Handicapping Your Shot At A Top School

guyMr. Corporate Finance

 

  • 750 GMAT (projected)
  • 3.47 GPA
  • Undergraduate degree in finance from a good Midwestern private liberal arts school
  • “Went to this school because I received its best scholarship, but it has held me back constantly in finance by not being known in NYC, and I need to get a brand name to advance”
  • Work experience includes two years in corporate finance at a Fortune 100 company, analyzing and recommending debt issuances and stock buybacks
  • Extracurricular involvement as a volunteer through the company, did more in undergrad; play a few instruments; am a novice in combat (jiu jitsu and boxing)
  • Goal: To move to a hedge fund
  • “Overall, my longer-term and legacy goal is to focus on US competitiveness I’ve always wanted to start a business to bring some manufacturing back to my hometown, which has been decimated by offshoring.”
  • 25-year-old white male

Odds of Success:

Harvard: 35%

Stanford: 20%-25%

Wharton: 40%

Chicago: 40%-50%

Columbia: 40% to 50%

NYU: 50% to 60%

Sandy’s Analysis: Interesting case, you got a 3.47 at a “good Midwestern Private liberal arts school” which “held you back constantly in finance by not being known in NYC,” and you feel you need “a brand name to advance.” For the sake of argument, let’s give you that 750 GMAT.

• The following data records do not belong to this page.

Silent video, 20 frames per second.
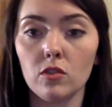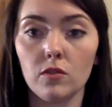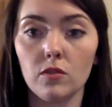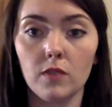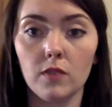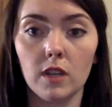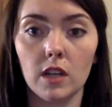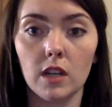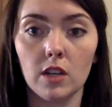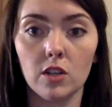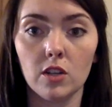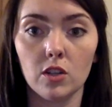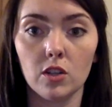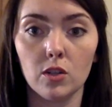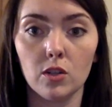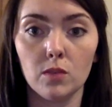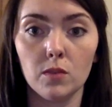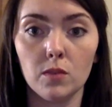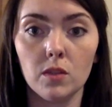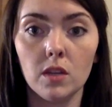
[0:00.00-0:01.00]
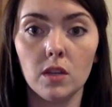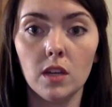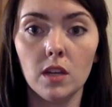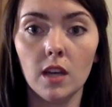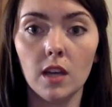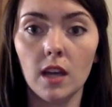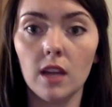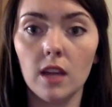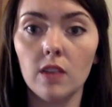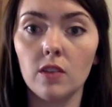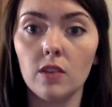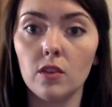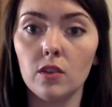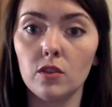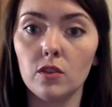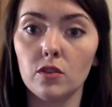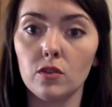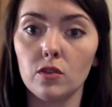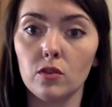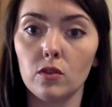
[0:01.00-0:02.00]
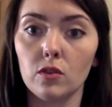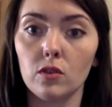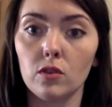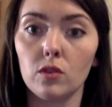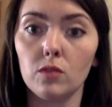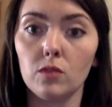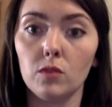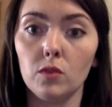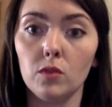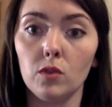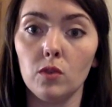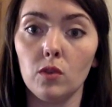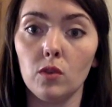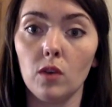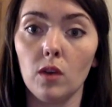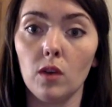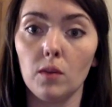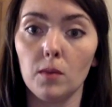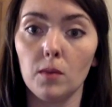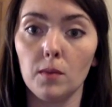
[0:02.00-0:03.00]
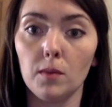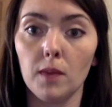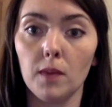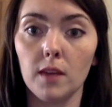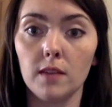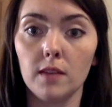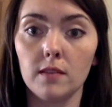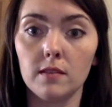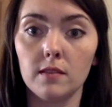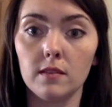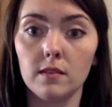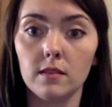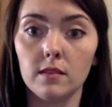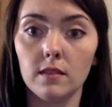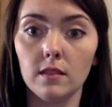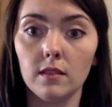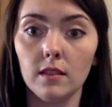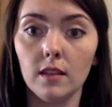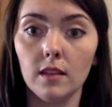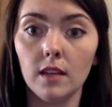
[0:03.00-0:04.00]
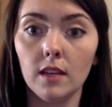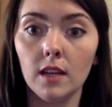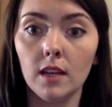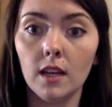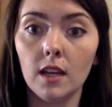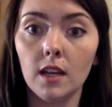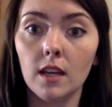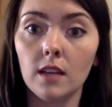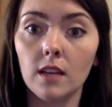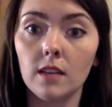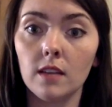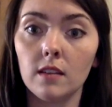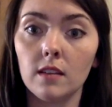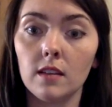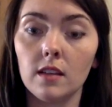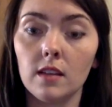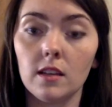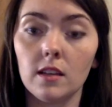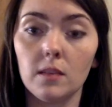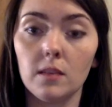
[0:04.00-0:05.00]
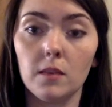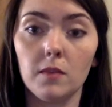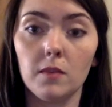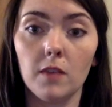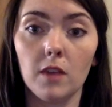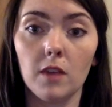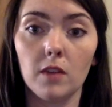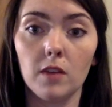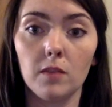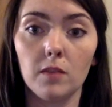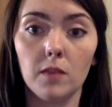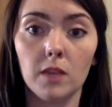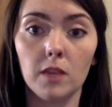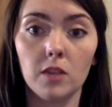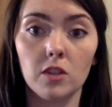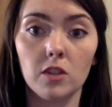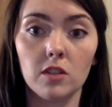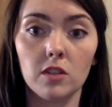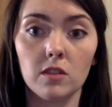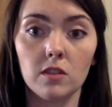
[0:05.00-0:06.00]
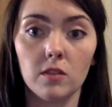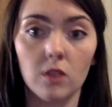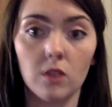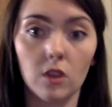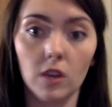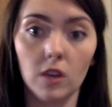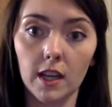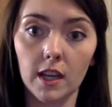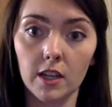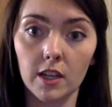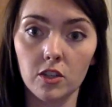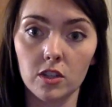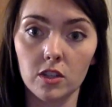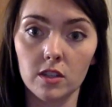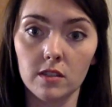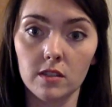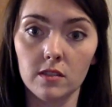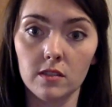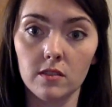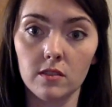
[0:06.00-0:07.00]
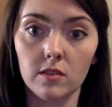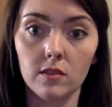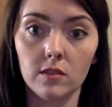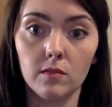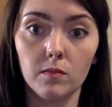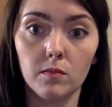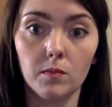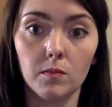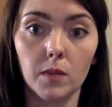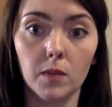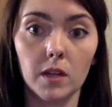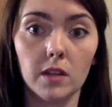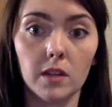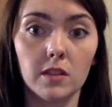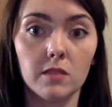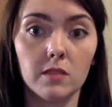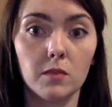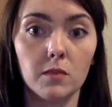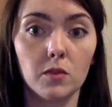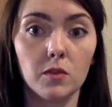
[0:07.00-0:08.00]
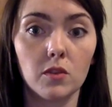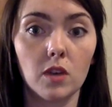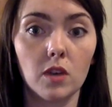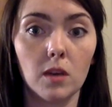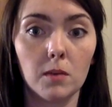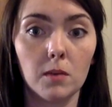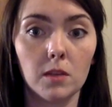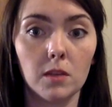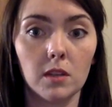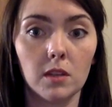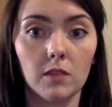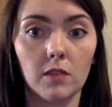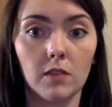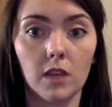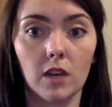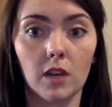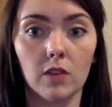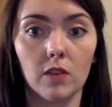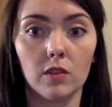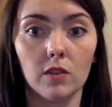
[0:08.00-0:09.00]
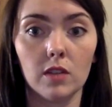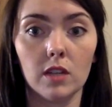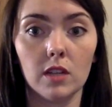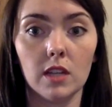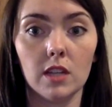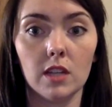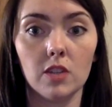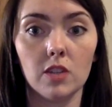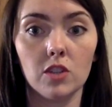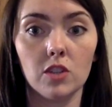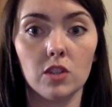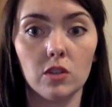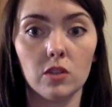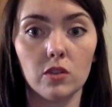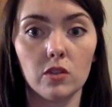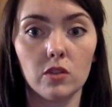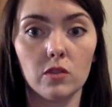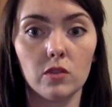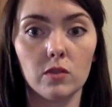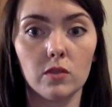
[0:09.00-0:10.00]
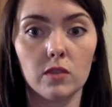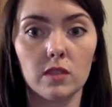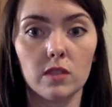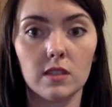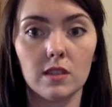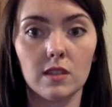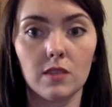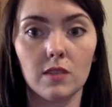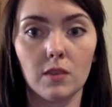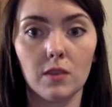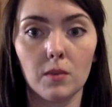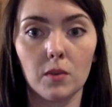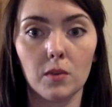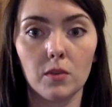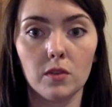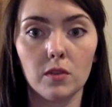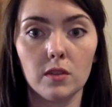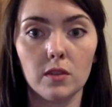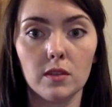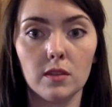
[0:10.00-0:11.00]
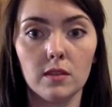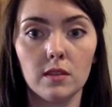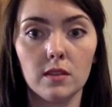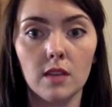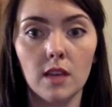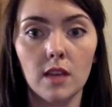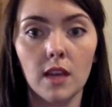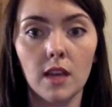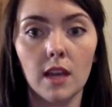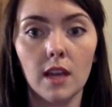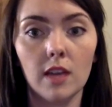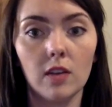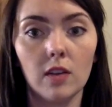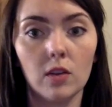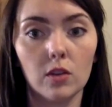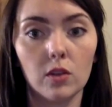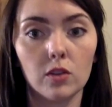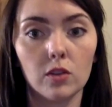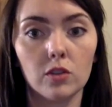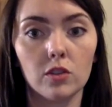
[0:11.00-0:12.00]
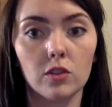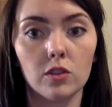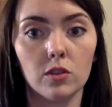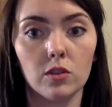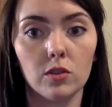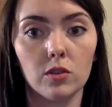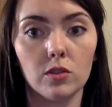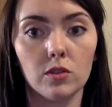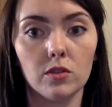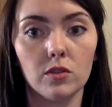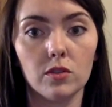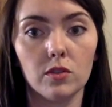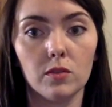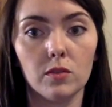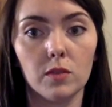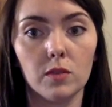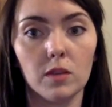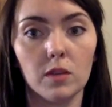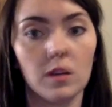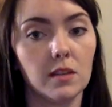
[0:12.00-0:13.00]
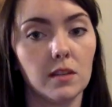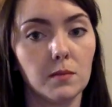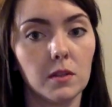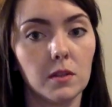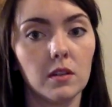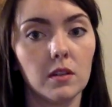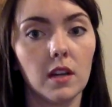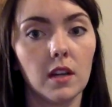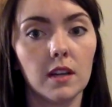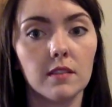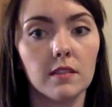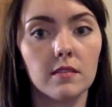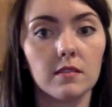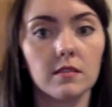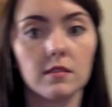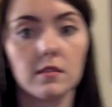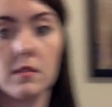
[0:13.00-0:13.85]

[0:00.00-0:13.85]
or feeding tubes, and those who are immunocompromised. It can be found in patients of all ages, but it's most commonly found in children with cystic fibrosis and older adults who have been hospitalized.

You’ve had, over the past two to three years, amazingly intense “IB-type” experiences in your Fortune 100 company, to wit, “analyze and recommend debt issuances, stock buybacks and basically every other thing dealing with financials or markets for my firm…It’s basically an in-house DCM/ECM IB team with strategic input as well.”

Let me tell you something. I believe you about the experience, that is to say, in terms of what you have actually done, and exposure to finance, your experience does rival that of most bulge IB dudes creating pitch books and doing diligence.

You ask about H/W/S, Booth, NYU, CBS. Well, a 25-year-old white guy with your job and stats who plays musical instruments and is learning combat tricks and boxing, is not getting into HBS or Stanford. Not enough stardust in terms of background or anything special. A URM in your situation would have a real shot since that would present a strong, strong personal accomplishment set of stories. Similar to the URMs from Big Three (or Four) accounting firms who often make into Stanford.

At the other schools you mention, especially if you nail that 750, you are certainly in the running but here is the bad news. Keep your Hedge Fund dreams out of this story. That wet dream just crystallizes what you have already admitted, that you went to a Tier 2/3 college because you needed the big scholarship, that you have spent your post-college years pissed off at Ivy kids who are getting way more optical mileage out of doing a bit less than you, and that you want to even the score. Schools don’t like to even the score for guys like you. They like to even the score for URM’s.

For guys like you they like to keep the score exactly where it is. That does not mean they will not admit you. They may, but they want to see you say that you grew up in corporate finance, that you are going to B-school to become a leader in corporate finance, and that your superiors of birth and breeding can go into private equity and hedge funds, you just love corporate finance and want to become a leader in that, whatever that might mean. Once you get in, you can hustle for any HF or PE or IB job that comes up.

You may be the rare guy, given your super-solid finance background, who can actually jump the shark and get a PE or HF job after business school without prior IB experience. I’m rooting for you. Getting that 750 GMAT, especially at Wharton and Columbia, could make a real difference.